Falkenberg braucht hohe Zuschüsse

Falkenberg braucht hohe Zuschüsse

Mitglieder des JU-Kreisverbandes informieren sich über Burg-Sanierung – Noch heuer Baubeginn

Falkenberg. „Besonders wichtig ist es, bei allen Planungen die Bevölkerung mitzunehmen“, kommentierte JU-Ortsvorsitzender Matthias Grundler die Vorbereitungen zur Sanierung der Falkenberger Burg. Über das Vorhaben, das einen gewaltigen Kraftakt für die Gemeinde darstellt, holte sich der JU-Kreisverband kürzlich Informationen aus erster Hand.

Bürgermeister Herbert Bauer empfing die jungen Politiker unter Leitung von Christian Doleschal im Sitzungssaal des Rathauses. Dabei erfuhren sie, dass Falkenberg seit einigen Jahren mit rund 950 Bürgern nahezu stabile Einwohnerzahlen zu verzeichnen habe, was insbesondere auch dem regen Zuzug zu verdanken sei. Natürlich hoffen Bürgermeister und Markträte, dass sich künftig verstärkt Mitarbeiter der Firma IGZ in Falkenberg niederlassen.

Weitere Einstellungen

Die Softwareschmiede IGZ nehme eine bemerkenswerte Entwicklung. Nachdem erst im vergangenen Jahr eine weitere „Softwarescheune“ in Betrieb ging, würden aktuell weitere Mitarbeiter eingestellt. Neben dem SAP-Logistik-Projekthaus und der Gastronomie sei die Burg das Aushängeschild des Ortes. 2009 von der Gemeinde gekauft, soll sie in den kommenden Jahren rundum saniert werden, erläuterte Herbert Bauer.
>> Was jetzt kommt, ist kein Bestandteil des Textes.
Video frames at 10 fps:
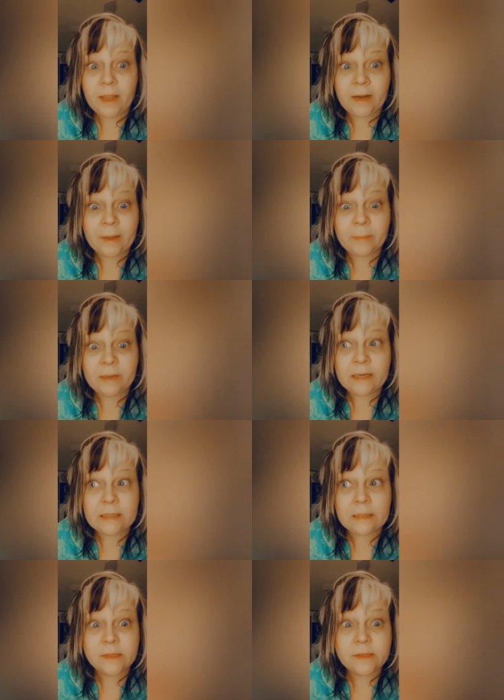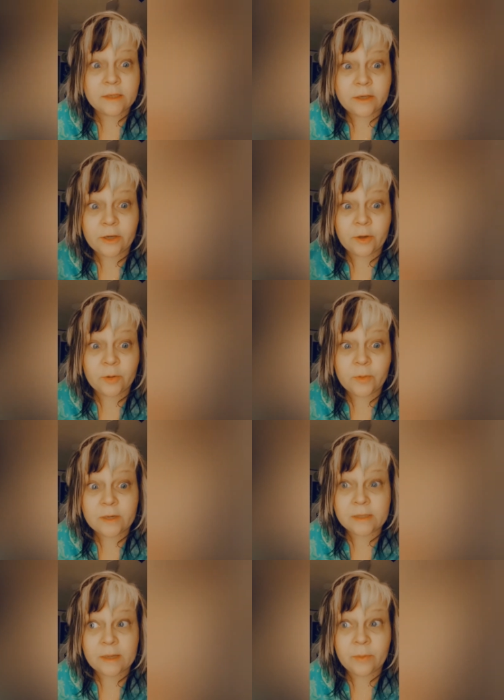And I begin to listen, you know,
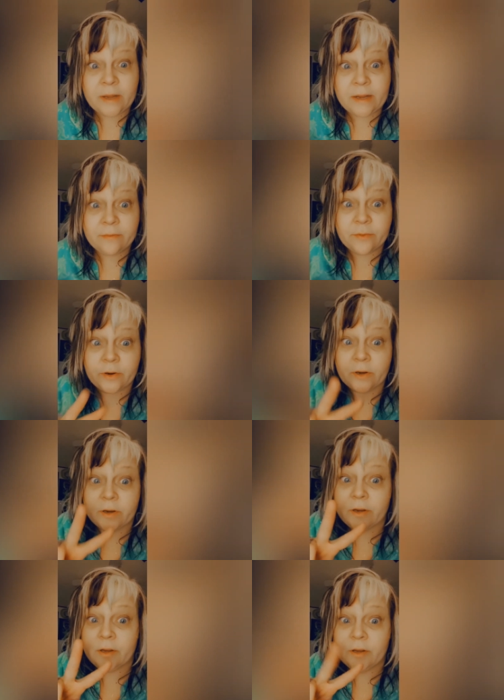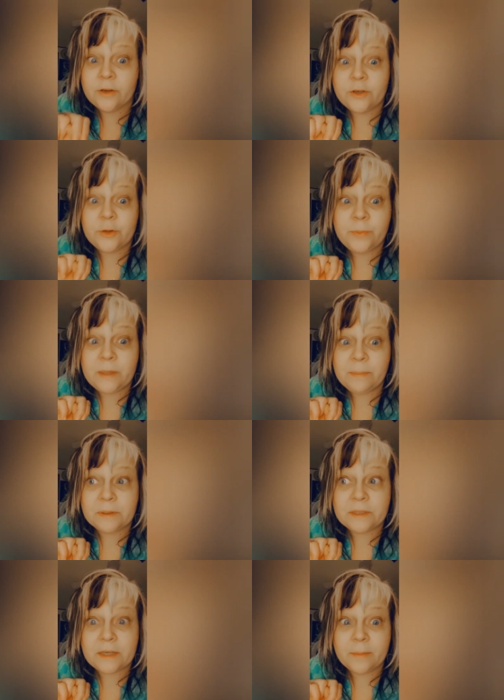because I'm waiting for two
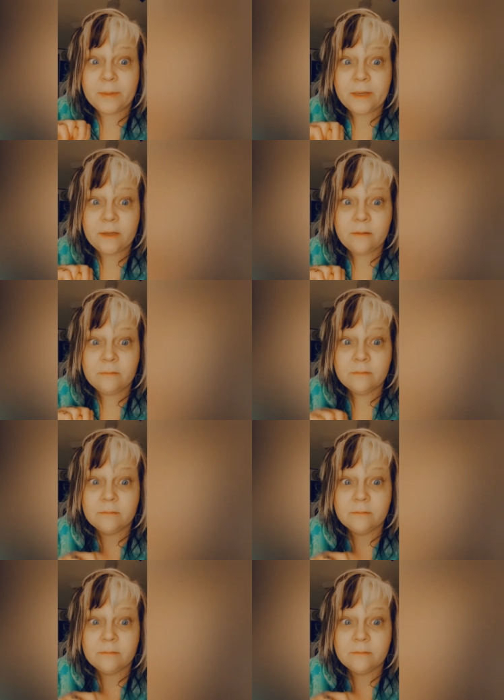people to come in,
Baubeginn werde noch heuer oder Anfang 2012 sein. Herbert Bauer hoffte, dass der Kostenrahmen von drei Millionen Euro gehalten werden könne. Wichtig sei eine Förderung von 80 bis 90 Prozent. Zusammen mit dem Wahrzeichen Falkenbergs werde auch ein Haus unterhalb der Burg saniert und anschließend bei Führungen durchs Brauhaus zur Verköstigung der Gäste geöffnet. Investitionen fließen aber nicht nur in die Burg. Mit Mitteln aus dem Konjunkturpaket II sanierte der Markt Falkenberg vergangenes Jahr den Kindergarten energetisch. Bürgermeister Bauer ergänzte: „Um den Kindergarten für die Zukunft zu rüsten, begann zudem mit Eigenmitteln der Kirchenstiftung und der Gemeinde die Sanierung der Außenanlagen.“ Sie sollen heuer fertiggestellt werden. Eine grandiose Werbung für den Ort nannte Bauer den Wettbewerb ums „Bayern-3Dorffest“, bei dem Falkenberg im Finale unterlag. Wegen des dabei zu spürenden Zusammengehörigkeitsgefühls sei beschlossen worden, das Bürgerfest 2011 unter Regie der Gemeinde mit allen Vereinen gemeinsam zu organisieren. Besonders freut sich der Bürgermeister auf den Besuch einer Delegation aus der ungarischen Partnergemeinde.